Background: 50-70% of inherited neuromuscular disease (NMD) patients remain undiagnosed even after DNA testing, a barrier for clinical trial enrolment. The major hurdles are: a) lack of genotype-phenotype correlation b) high prevalence (72%) of variants of uncertain significance (VUSs), c) >30% of all patients had pathogenic variant(s) or VUSs in ≥2 genes (multi-genic), and d) the lack of less-invasive biomarker-driven approaches.

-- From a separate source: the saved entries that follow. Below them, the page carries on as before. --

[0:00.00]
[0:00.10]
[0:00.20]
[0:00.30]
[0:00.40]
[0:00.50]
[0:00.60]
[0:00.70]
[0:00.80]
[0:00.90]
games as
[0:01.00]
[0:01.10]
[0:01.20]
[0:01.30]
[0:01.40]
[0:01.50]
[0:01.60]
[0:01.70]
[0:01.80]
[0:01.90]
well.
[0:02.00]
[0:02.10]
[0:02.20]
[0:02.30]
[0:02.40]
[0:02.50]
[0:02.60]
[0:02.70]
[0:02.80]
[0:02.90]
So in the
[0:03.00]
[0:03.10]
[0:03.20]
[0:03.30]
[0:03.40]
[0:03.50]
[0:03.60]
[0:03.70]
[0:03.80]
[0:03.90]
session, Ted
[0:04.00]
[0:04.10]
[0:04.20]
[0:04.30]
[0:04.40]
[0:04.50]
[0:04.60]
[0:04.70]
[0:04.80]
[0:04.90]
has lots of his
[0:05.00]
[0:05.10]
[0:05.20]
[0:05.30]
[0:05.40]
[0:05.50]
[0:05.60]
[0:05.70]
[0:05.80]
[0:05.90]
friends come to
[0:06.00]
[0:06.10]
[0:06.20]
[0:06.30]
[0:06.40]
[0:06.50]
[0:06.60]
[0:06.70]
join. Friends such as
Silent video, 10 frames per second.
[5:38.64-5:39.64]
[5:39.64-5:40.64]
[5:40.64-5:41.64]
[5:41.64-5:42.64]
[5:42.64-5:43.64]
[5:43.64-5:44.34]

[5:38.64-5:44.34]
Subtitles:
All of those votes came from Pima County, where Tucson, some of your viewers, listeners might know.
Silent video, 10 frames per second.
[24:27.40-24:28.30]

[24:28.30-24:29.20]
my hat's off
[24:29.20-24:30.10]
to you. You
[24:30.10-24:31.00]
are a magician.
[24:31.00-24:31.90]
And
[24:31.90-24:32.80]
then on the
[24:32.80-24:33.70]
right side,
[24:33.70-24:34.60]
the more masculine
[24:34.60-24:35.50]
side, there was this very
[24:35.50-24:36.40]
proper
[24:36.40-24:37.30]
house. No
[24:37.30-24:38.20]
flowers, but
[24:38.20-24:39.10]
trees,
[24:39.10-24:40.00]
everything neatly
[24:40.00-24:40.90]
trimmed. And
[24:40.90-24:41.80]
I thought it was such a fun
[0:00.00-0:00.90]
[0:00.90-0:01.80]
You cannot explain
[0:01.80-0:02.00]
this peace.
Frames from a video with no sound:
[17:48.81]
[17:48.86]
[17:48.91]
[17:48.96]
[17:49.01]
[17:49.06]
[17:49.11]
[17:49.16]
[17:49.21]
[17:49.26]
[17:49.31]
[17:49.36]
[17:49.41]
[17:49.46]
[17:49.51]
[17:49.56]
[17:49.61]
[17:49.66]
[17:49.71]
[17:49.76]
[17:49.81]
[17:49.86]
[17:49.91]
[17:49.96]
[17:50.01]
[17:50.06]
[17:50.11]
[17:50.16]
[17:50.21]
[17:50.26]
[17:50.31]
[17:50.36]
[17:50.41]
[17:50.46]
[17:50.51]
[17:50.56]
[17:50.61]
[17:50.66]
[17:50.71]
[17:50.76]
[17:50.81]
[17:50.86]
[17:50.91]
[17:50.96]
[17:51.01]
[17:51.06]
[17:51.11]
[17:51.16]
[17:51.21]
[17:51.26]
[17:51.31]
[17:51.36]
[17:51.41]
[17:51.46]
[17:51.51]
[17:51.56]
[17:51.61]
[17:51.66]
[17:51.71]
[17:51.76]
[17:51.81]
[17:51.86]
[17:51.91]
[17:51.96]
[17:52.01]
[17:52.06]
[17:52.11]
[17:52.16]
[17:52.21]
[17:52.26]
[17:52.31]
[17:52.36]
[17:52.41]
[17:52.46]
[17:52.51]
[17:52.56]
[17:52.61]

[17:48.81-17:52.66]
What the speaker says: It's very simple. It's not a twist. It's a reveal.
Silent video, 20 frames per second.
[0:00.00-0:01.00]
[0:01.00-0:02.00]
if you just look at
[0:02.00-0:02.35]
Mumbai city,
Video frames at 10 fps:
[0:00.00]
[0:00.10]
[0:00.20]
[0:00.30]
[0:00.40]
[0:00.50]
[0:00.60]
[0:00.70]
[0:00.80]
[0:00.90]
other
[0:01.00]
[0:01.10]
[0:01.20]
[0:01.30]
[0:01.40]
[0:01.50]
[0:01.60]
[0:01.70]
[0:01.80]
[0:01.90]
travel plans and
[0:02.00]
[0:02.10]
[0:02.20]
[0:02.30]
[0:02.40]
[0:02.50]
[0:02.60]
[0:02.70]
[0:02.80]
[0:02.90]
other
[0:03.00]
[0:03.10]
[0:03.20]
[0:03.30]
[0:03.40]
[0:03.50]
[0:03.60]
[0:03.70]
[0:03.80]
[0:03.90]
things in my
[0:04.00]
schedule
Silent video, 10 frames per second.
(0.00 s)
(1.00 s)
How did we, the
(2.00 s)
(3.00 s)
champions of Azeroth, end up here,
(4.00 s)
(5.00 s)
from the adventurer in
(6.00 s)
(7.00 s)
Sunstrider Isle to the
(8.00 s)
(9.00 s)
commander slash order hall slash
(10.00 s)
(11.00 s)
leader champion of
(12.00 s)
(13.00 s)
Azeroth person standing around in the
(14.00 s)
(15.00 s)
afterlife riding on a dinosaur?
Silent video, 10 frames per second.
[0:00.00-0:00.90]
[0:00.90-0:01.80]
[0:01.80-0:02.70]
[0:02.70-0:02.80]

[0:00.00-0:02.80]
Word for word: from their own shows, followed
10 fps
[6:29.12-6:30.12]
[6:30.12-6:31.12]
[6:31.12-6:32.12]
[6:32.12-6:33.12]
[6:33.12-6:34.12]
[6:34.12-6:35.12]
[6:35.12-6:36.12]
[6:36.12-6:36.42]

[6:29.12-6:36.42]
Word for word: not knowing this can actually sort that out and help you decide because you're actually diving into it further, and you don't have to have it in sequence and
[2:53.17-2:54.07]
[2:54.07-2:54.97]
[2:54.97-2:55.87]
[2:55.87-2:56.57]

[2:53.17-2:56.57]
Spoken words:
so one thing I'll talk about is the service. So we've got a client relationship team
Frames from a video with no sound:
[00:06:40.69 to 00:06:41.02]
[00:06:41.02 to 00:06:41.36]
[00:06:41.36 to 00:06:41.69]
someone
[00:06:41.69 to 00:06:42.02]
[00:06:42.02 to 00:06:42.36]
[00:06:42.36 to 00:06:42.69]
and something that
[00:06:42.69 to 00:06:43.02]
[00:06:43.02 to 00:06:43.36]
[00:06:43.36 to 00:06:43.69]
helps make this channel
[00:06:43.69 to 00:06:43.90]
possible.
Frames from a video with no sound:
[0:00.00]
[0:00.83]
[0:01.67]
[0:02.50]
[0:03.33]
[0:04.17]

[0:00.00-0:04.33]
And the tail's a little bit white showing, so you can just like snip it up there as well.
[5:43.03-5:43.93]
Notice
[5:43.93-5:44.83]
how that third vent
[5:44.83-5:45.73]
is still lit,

Objectives: Our objective was to functionally resolve VUSs and multi-genic cases, by combining clinical and genetic data with different functional assays using minimally-invasive biomarker approach or target muscle biopsies, to enhance diagnostic yields and for better trial-readiness of patients by resolving genotype-phenotype correlations.
Results: We show in a cohort study of 394 Dysferlinopathy-suspected genetically unconfirmed NMD patients, a significant increase in diagnostic yield from 35% to 85% by using a combinatorial blood biomarker-driven CD14+ monocyte assay and whole blood targeted RNA-seq along with clinical correlation. Importantly, this further facilitated patient stratification, and mapping DYSF variant landscape. Moreover, in clinically-suspected Pompe cases (considered a monogenic disorder), we identified a high prevalence (72 cases) of one pathogenic variant or VUS each in GAA and another LGMD recessive gene, which are being functionally resolved using blood or muscle-based enzyme assays, immunoblotting, and RNA-Seq.
Conclusions: Using clinically driven-functional omics, we are resolving VUSs, and the nature of the defect in different pathways that lead to multi-genic contribution in NMDs, pointing towards their clinical utility. Our results show the importance of using a multi-tiered diagnostic approach that includes biomarkers, omics platforms and genotype-phenotype correlations not only for precision medicine diagnostics but also for testing clinical trial efficacy.